Your assignment — Output all entries precisely.

Supplied data —
== Segment start ==
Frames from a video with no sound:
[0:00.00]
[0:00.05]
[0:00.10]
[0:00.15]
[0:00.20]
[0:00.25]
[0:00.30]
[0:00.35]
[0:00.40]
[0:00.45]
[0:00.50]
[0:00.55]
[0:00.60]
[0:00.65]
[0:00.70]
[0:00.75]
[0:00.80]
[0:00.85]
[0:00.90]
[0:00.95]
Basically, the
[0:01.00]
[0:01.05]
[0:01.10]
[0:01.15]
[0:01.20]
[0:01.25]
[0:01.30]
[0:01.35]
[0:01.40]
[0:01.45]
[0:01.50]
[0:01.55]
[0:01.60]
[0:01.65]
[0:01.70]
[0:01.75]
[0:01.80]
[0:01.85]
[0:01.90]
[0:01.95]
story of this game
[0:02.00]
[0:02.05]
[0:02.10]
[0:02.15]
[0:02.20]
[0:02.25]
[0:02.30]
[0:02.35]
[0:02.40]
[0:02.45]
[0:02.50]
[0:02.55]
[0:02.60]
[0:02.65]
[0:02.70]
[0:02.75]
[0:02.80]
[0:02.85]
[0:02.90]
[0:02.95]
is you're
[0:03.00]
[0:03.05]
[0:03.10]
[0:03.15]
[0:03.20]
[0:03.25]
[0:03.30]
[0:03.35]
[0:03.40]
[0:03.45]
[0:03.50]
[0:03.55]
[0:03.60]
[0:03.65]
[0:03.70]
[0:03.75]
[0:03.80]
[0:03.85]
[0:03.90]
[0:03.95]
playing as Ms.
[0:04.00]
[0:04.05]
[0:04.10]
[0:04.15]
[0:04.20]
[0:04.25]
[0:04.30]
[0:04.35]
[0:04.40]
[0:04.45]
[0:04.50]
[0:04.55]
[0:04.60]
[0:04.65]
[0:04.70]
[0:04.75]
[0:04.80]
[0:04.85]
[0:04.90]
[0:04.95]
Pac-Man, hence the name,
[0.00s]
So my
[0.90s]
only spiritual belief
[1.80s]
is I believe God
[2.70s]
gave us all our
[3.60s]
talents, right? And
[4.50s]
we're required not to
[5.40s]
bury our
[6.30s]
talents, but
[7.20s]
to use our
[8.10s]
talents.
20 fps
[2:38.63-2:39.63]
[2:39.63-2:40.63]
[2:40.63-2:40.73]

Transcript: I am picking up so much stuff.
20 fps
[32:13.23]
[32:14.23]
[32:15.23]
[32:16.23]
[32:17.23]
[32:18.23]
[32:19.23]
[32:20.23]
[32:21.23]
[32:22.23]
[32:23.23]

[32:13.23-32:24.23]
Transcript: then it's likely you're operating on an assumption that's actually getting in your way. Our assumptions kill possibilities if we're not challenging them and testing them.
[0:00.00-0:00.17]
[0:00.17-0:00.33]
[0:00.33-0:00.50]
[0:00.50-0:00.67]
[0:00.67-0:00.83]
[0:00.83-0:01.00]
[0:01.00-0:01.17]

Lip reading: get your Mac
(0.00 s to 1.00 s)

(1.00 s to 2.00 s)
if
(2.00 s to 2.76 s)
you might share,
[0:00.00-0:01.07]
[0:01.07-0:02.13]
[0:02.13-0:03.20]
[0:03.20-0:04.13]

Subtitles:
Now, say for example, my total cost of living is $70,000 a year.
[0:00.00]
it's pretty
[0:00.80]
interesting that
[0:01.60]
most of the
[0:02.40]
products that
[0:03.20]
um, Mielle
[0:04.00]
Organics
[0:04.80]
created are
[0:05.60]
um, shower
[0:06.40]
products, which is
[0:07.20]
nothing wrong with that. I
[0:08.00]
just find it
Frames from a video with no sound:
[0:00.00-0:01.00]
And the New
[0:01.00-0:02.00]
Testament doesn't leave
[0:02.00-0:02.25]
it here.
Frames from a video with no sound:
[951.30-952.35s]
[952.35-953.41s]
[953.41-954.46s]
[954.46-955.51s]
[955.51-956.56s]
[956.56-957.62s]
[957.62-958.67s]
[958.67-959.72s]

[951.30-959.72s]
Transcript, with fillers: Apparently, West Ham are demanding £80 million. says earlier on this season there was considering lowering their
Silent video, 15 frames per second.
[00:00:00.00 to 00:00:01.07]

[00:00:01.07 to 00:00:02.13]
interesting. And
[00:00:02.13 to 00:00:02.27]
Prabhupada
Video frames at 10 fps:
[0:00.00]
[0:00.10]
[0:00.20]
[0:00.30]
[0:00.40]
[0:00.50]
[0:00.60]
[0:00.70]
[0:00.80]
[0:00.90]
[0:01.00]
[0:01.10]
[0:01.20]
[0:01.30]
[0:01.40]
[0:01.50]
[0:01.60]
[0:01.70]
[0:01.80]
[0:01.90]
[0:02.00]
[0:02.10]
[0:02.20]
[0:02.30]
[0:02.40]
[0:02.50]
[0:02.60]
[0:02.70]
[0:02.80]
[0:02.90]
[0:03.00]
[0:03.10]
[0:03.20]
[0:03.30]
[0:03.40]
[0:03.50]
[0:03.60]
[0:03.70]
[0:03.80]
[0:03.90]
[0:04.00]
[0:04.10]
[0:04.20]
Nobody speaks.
== Segment end ==
Problem solution —
Frames from a video with no sound:
[0:00.00]
[0:00.05]
[0:00.10]
[0:00.15]
[0:00.20]
[0:00.25]
[0:00.30]
[0:00.35]
[0:00.40]
[0:00.45]
[0:00.50]
[0:00.55]
[0:00.60]
[0:00.65]
[0:00.70]
[0:00.75]
[0:00.80]
[0:00.85]
[0:00.90]
[0:00.95]
Basically, the
[0:01.00]
[0:01.05]
[0:01.10]
[0:01.15]
[0:01.20]
[0:01.25]
[0:01.30]
[0:01.35]
[0:01.40]
[0:01.45]
[0:01.50]
[0:01.55]
[0:01.60]
[0:01.65]
[0:01.70]
[0:01.75]
[0:01.80]
[0:01.85]
[0:01.90]
[0:01.95]
story of this game
[0:02.00]
[0:02.05]
[0:02.10]
[0:02.15]
[0:02.20]
[0:02.25]
[0:02.30]
[0:02.35]
[0:02.40]
[0:02.45]
[0:02.50]
[0:02.55]
[0:02.60]
[0:02.65]
[0:02.70]
[0:02.75]
[0:02.80]
[0:02.85]
[0:02.90]
[0:02.95]
is you're
[0:03.00]
[0:03.05]
[0:03.10]
[0:03.15]
[0:03.20]
[0:03.25]
[0:03.30]
[0:03.35]
[0:03.40]
[0:03.45]
[0:03.50]
[0:03.55]
[0:03.60]
[0:03.65]
[0:03.70]
[0:03.75]
[0:03.80]
[0:03.85]
[0:03.90]
[0:03.95]
playing as Ms.
[0:04.00]
[0:04.05]
[0:04.10]
[0:04.15]
[0:04.20]
[0:04.25]
[0:04.30]
[0:04.35]
[0:04.40]
[0:04.45]
[0:04.50]
[0:04.55]
[0:04.60]
[0:04.65]
[0:04.70]
[0:04.75]
[0:04.80]
[0:04.85]
[0:04.90]
[0:04.95]
Pac-Man, hence the name,
[0.00s]
So my
[0.90s]
only spiritual belief
[1.80s]
is I believe God
[2.70s]
gave us all our
[3.60s]
talents, right? And
[4.50s]
we're required not to
[5.40s]
bury our
[6.30s]
talents, but
[7.20s]
to use our
[8.10s]
talents.
20 fps
[2:38.63-2:39.63]
[2:39.63-2:40.63]
[2:40.63-2:40.73]

Transcript: I am picking up so much stuff.
20 fps
[32:13.23]
[32:14.23]
[32:15.23]
[32:16.23]
[32:17.23]
[32:18.23]
[32:19.23]
[32:20.23]
[32:21.23]
[32:22.23]
[32:23.23]

[32:13.23-32:24.23]
Transcript: then it's likely you're operating on an assumption that's actually getting in your way. Our assumptions kill possibilities if we're not challenging them and testing them.
[0:00.00-0:00.17]
[0:00.17-0:00.33]
[0:00.33-0:00.50]
[0:00.50-0:00.67]
[0:00.67-0:00.83]
[0:00.83-0:01.00]
[0:01.00-0:01.17]

Lip reading: get your Mac
(0.00 s to 1.00 s)

(1.00 s to 2.00 s)
if
(2.00 s to 2.76 s)
you might share,
[0:00.00-0:01.07]
[0:01.07-0:02.13]
[0:02.13-0:03.20]
[0:03.20-0:04.13]

Subtitles:
Now, say for example, my total cost of living is $70,000 a year.
[0:00.00]
it's pretty
[0:00.80]
interesting that
[0:01.60]
most of the
[0:02.40]
products that
[0:03.20]
um, Mielle
[0:04.00]
Organics
[0:04.80]
created are
[0:05.60]
um, shower
[0:06.40]
products, which is
[0:07.20]
nothing wrong with that. I
[0:08.00]
just find it
Frames from a video with no sound:
[0:00.00-0:01.00]
And the New
[0:01.00-0:02.00]
Testament doesn't leave
[0:02.00-0:02.25]
it here.
Frames from a video with no sound:
[951.30-952.35s]
[952.35-953.41s]
[953.41-954.46s]
[954.46-955.51s]
[955.51-956.56s]
[956.56-957.62s]
[957.62-958.67s]
[958.67-959.72s]

[951.30-959.72s]
Transcript, with fillers: Apparently, West Ham are demanding £80 million. says earlier on this season there was considering lowering their
Silent video, 15 frames per second.
[00:00:00.00 to 00:00:01.07]

[00:00:01.07 to 00:00:02.13]
interesting. And
[00:00:02.13 to 00:00:02.27]
Prabhupada
Video frames at 10 fps:
[0:00.00]
[0:00.10]
[0:00.20]
[0:00.30]
[0:00.40]
[0:00.50]
[0:00.60]
[0:00.70]
[0:00.80]
[0:00.90]
[0:01.00]
[0:01.10]
[0:01.20]
[0:01.30]
[0:01.40]
[0:01.50]
[0:01.60]
[0:01.70]
[0:01.80]
[0:01.90]
[0:02.00]
[0:02.10]
[0:02.20]
[0:02.30]
[0:02.40]
[0:02.50]
[0:02.60]
[0:02.70]
[0:02.80]
[0:02.90]
[0:03.00]
[0:03.10]
[0:03.20]
[0:03.30]
[0:03.40]
[0:03.50]
[0:03.60]
[0:03.70]
[0:03.80]
[0:03.90]
[0:04.00]
[0:04.10]
[0:04.20]
Nobody speaks.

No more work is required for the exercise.